[GIVEN DATA]
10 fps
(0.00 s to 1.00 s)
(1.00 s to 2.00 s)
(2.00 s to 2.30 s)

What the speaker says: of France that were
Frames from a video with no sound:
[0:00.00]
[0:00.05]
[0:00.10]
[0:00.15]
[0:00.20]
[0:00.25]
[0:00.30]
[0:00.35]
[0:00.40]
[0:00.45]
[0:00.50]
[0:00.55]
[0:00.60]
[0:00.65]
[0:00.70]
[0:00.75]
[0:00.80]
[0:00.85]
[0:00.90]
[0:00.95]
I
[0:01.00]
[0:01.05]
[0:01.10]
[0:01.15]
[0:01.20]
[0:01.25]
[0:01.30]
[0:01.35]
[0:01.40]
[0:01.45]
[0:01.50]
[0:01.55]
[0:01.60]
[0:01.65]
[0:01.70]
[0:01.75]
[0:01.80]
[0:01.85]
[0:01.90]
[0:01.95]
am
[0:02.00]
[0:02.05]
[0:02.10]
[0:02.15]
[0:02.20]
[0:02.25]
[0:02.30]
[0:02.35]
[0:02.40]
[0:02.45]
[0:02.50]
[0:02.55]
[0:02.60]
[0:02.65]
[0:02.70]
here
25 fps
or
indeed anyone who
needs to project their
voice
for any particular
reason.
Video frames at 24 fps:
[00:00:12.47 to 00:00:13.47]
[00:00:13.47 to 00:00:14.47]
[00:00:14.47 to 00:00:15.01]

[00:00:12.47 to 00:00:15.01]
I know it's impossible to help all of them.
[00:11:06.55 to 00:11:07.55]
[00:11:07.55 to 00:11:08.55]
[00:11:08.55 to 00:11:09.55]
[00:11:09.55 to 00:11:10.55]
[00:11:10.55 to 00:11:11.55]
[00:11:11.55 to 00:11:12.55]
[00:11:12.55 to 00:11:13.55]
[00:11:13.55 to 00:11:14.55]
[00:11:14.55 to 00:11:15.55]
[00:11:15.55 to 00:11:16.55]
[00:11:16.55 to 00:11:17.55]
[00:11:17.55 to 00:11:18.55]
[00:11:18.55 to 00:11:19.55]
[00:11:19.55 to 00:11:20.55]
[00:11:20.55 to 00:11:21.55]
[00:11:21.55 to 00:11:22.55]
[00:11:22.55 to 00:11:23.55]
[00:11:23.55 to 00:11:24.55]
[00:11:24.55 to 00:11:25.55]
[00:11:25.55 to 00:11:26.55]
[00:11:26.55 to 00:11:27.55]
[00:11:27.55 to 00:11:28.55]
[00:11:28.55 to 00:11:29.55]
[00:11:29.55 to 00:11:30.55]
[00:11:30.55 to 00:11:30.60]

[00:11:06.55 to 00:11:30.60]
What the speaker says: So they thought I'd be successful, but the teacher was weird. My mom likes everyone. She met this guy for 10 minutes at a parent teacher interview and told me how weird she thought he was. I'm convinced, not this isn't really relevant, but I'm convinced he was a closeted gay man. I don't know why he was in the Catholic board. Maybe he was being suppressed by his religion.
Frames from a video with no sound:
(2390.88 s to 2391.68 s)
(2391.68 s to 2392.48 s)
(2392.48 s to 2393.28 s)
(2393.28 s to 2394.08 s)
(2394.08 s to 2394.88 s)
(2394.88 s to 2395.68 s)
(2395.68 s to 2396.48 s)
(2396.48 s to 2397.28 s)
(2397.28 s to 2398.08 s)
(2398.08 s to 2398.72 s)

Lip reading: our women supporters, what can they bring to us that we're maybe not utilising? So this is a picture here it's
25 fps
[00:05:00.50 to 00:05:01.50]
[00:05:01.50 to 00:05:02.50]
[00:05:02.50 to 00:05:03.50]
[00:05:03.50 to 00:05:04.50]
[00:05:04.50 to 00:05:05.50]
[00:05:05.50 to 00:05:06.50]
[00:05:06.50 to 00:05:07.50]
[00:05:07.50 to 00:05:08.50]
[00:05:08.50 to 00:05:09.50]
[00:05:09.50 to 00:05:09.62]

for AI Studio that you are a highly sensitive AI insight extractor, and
[/GIVEN DATA]
AIM OF THE EXERCISE:
The lines you need are those holding the word "speaker"; copy each of them from the material above.

EXPECTED ANSWER:
What the speaker says: of France that were
What the speaker says: So they thought I'd be successful, but the teacher was weird. My mom likes everyone. She met this guy for 10 minutes at a parent teacher interview and told me how weird she thought he was. I'm convinced, not this isn't really relevant, but I'm convinced he was a closeted gay man. I don't know why he was in the Catholic board. Maybe he was being suppressed by his religion.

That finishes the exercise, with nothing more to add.